• _WHAT YOU ARE ASKED TO DO_:
Every line below between the line holding "[1781.97-1782.12s]" and the line holding "[12:28.96-12:42.75]", inclusive, should be repeated exactly, and all other lines omitted.
● ● ●
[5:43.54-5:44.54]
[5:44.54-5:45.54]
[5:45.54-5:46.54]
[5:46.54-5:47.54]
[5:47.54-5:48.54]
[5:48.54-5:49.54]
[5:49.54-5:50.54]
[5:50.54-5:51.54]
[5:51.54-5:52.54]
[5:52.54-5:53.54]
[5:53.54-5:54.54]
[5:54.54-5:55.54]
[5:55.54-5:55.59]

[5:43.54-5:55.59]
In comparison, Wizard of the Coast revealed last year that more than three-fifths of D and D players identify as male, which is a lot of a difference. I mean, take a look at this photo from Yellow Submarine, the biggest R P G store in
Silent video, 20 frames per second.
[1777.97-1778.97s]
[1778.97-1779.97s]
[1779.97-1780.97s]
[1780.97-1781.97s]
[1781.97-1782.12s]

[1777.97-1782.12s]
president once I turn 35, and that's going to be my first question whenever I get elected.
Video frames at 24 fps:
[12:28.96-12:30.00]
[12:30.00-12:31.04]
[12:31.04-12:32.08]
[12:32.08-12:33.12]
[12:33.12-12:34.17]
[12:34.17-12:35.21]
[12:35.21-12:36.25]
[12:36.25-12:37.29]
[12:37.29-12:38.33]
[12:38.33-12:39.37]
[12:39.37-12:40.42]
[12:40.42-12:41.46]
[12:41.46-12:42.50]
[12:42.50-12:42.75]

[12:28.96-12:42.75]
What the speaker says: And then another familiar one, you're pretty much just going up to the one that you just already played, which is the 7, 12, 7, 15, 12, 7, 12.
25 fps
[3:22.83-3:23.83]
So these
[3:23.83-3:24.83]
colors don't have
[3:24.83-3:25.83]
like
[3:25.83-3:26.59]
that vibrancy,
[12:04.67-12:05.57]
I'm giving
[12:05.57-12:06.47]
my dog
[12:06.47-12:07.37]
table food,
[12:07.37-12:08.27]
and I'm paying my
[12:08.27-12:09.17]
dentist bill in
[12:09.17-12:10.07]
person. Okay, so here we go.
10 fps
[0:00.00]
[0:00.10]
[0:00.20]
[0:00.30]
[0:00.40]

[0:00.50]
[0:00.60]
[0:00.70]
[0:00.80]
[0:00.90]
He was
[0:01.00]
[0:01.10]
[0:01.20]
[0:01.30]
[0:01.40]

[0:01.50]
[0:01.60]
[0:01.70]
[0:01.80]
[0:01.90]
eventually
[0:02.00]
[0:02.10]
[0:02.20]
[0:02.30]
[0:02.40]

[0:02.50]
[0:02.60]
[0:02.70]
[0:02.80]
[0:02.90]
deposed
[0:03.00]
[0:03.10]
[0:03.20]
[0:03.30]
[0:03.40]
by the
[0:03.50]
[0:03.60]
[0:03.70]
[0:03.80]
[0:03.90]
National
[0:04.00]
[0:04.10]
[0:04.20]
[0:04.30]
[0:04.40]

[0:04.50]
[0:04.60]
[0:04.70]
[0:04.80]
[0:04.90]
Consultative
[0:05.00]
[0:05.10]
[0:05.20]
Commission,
● ● ●
• _TASK RESPONSE_:
[1781.97-1782.12s]

[1777.97-1782.12s]
president once I turn 35, and that's going to be my first question whenever I get elected.
Video frames at 24 fps:
[12:28.96-12:30.00]
[12:30.00-12:31.04]
[12:31.04-12:32.08]
[12:32.08-12:33.12]
[12:33.12-12:34.17]
[12:34.17-12:35.21]
[12:35.21-12:36.25]
[12:36.25-12:37.29]
[12:37.29-12:38.33]
[12:38.33-12:39.37]
[12:39.37-12:40.42]
[12:40.42-12:41.46]
[12:41.46-12:42.50]
[12:42.50-12:42.75]

[12:28.96-12:42.75]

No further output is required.